**Instructions to follow:** Where the listing below has a line with "[00:00:01.40]", write out exactly that line and every line after it, stopping after the line with "[00:00:03.40]".

**Available records:**
○ ○ ○
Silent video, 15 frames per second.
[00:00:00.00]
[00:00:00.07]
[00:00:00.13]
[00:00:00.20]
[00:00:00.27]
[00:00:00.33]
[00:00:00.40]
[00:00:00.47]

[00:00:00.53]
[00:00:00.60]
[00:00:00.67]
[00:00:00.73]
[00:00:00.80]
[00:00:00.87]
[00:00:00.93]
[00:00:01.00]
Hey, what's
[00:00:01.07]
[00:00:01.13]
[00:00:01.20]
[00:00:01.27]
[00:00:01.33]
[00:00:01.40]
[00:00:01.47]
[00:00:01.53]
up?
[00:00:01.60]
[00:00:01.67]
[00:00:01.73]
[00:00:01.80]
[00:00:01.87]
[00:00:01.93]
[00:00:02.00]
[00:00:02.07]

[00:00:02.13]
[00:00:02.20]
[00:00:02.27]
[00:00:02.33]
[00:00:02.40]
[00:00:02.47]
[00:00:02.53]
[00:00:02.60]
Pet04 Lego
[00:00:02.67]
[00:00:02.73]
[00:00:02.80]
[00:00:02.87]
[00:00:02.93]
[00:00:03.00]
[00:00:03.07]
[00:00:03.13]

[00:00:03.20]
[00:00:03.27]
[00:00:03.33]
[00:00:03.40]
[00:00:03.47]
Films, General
○ ○ ○
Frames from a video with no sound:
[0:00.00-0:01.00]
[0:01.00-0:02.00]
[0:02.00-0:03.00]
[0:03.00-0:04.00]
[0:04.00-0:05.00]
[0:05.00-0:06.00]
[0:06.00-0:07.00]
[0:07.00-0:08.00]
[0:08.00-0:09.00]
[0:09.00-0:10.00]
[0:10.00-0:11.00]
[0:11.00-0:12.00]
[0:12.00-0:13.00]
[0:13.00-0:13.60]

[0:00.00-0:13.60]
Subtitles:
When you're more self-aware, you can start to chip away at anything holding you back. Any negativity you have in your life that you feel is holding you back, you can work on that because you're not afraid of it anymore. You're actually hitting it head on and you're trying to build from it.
○ ○ ○
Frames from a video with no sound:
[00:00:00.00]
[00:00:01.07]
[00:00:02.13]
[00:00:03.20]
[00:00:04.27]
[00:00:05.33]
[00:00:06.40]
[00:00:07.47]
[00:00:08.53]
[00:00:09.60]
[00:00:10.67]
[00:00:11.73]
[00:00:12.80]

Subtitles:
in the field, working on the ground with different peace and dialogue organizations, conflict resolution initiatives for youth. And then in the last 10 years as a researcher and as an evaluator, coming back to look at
○ ○ ○
**Reply to the task:**
[00:00:01.40]
[00:00:01.47]
[00:00:01.53]
up?
[00:00:01.60]
[00:00:01.67]
[00:00:01.73]
[00:00:01.80]
[00:00:01.87]
[00:00:01.93]
[00:00:02.00]
[00:00:02.07]

[00:00:02.13]
[00:00:02.20]
[00:00:02.27]
[00:00:02.33]
[00:00:02.40]
[00:00:02.47]
[00:00:02.53]
[00:00:02.60]
Pet04 Lego
[00:00:02.67]
[00:00:02.73]
[00:00:02.80]
[00:00:02.87]
[00:00:02.93]
[00:00:03.00]
[00:00:03.07]
[00:00:03.13]

[00:00:03.20]
[00:00:03.27]
[00:00:03.33]
[00:00:03.40]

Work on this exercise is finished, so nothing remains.